» **Directions for this task**:
Each record should reappear exactly in your answer, minus any picture.

» **Raw data**:

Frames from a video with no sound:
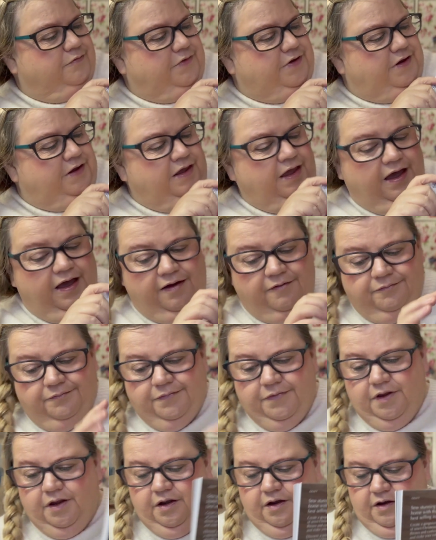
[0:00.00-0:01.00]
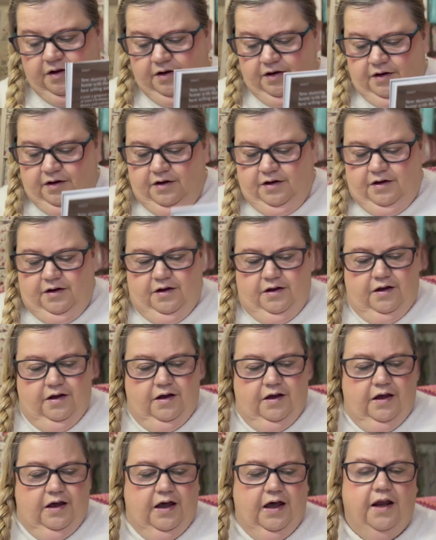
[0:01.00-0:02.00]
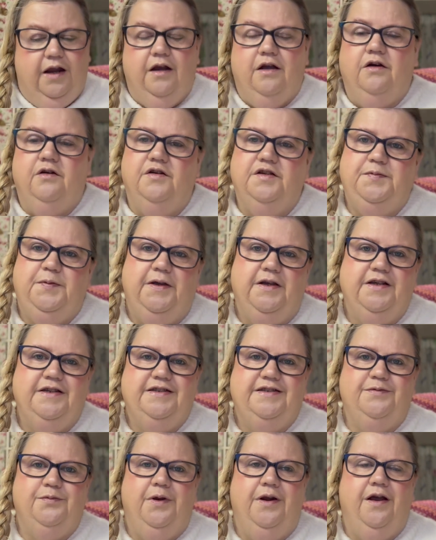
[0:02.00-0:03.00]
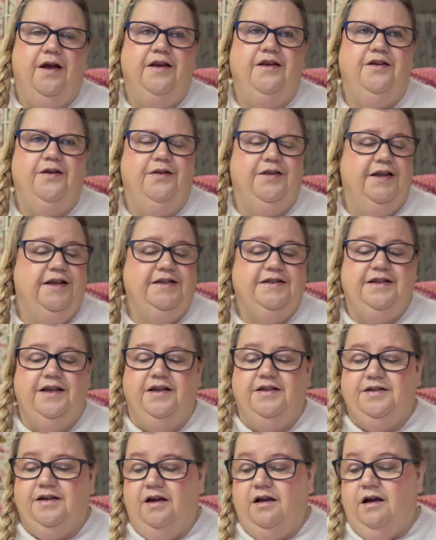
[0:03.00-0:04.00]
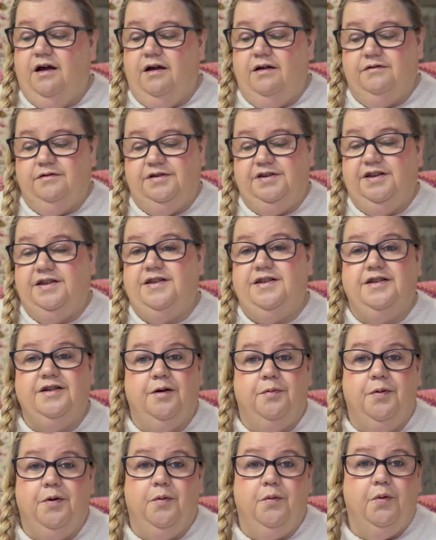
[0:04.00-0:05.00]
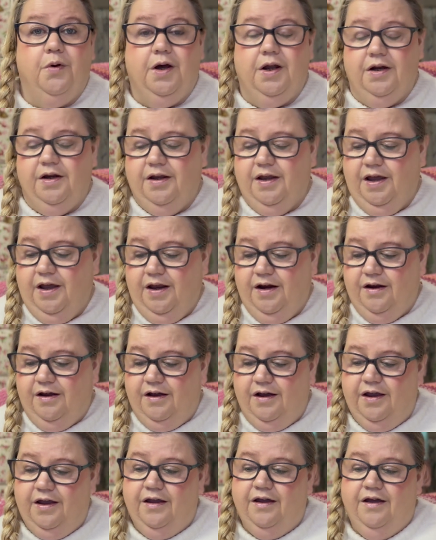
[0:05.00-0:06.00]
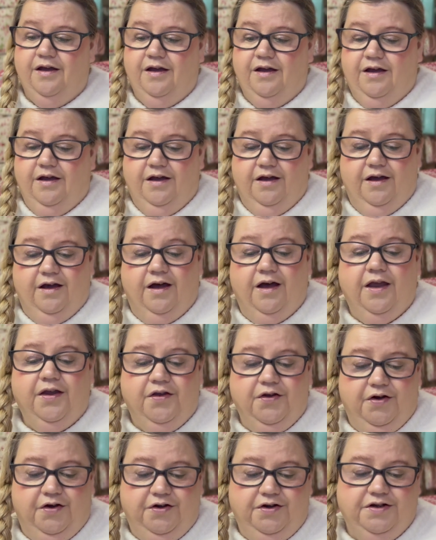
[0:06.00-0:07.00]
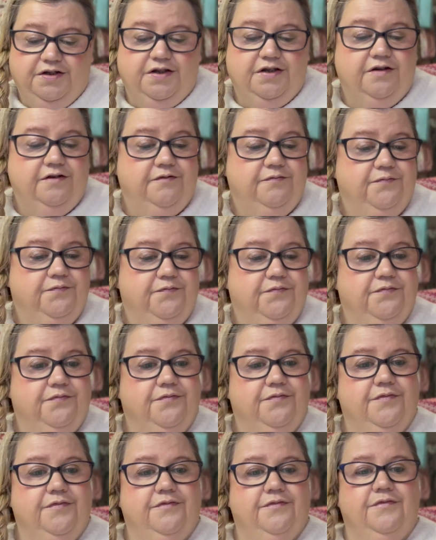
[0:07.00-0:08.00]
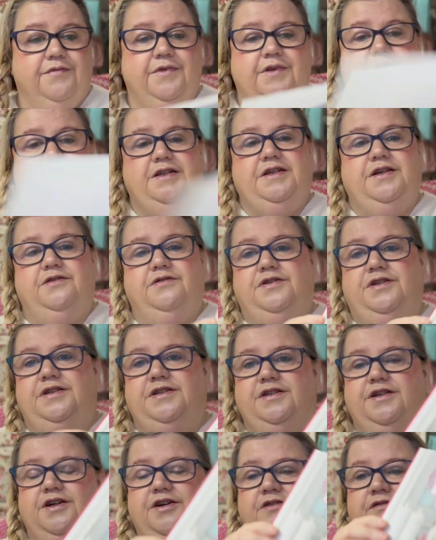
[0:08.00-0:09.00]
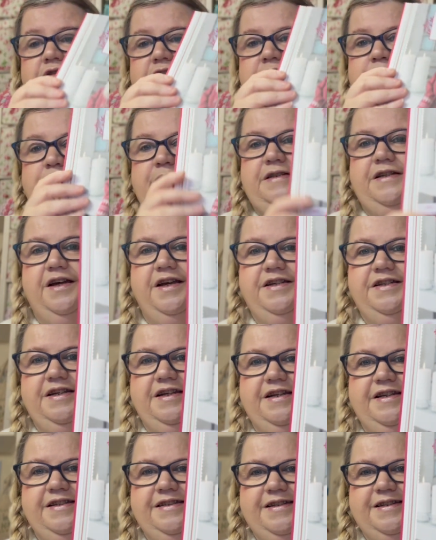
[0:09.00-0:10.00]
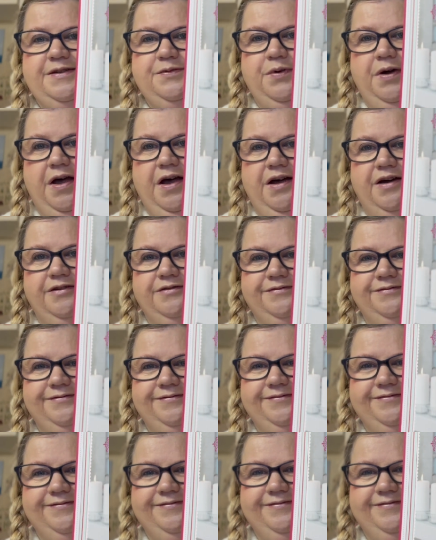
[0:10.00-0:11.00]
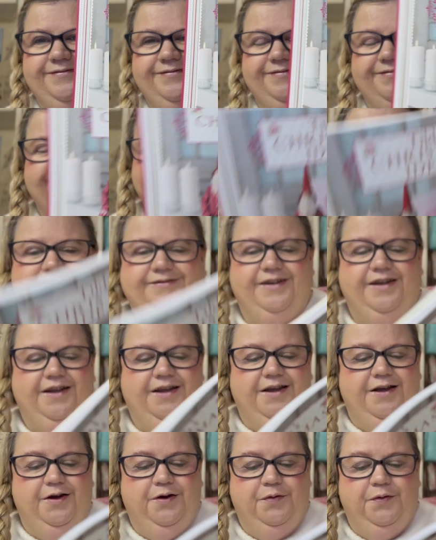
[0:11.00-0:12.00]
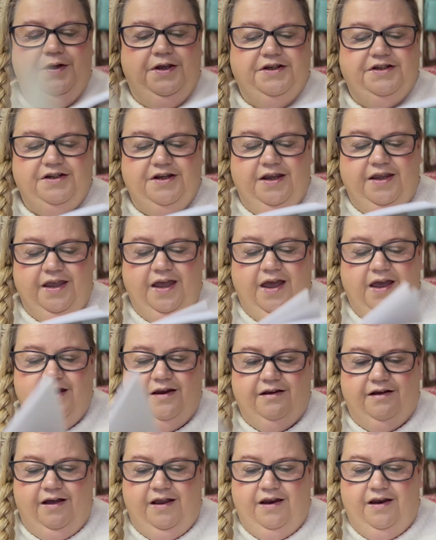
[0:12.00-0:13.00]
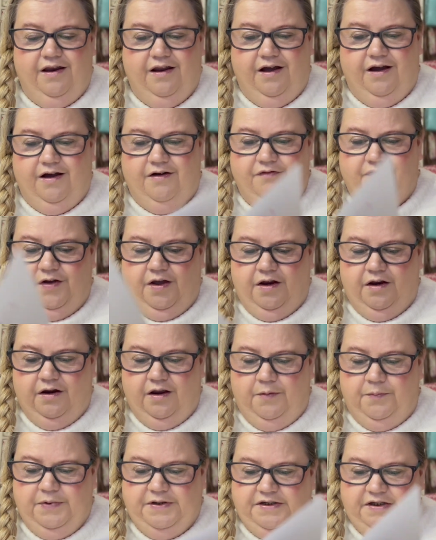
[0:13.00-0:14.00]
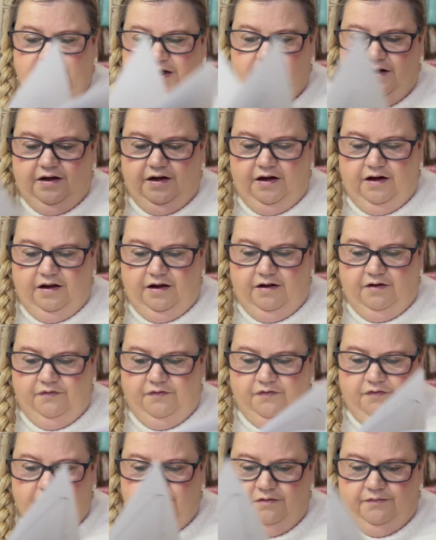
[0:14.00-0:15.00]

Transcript: yeah. And of course, because when I do these things, I can't just stop at one, can I? I got the Tilda's Christmas ideas as well, which again I love, and I particularly love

» **Task answer**:
Frames from a video with no sound:
[0:00.00-0:01.00]
[0:01.00-0:02.00]
[0:02.00-0:03.00]
[0:03.00-0:04.00]
[0:04.00-0:05.00]
[0:05.00-0:06.00]
[0:06.00-0:07.00]
[0:07.00-0:08.00]
[0:08.00-0:09.00]
[0:09.00-0:10.00]
[0:10.00-0:11.00]
[0:11.00-0:12.00]
[0:12.00-0:13.00]
[0:13.00-0:14.00]
[0:14.00-0:15.00]

Transcript: yeah. And of course, because when I do these things, I can't just stop at one, can I? I got the Tilda's Christmas ideas as well, which again I love, and I particularly love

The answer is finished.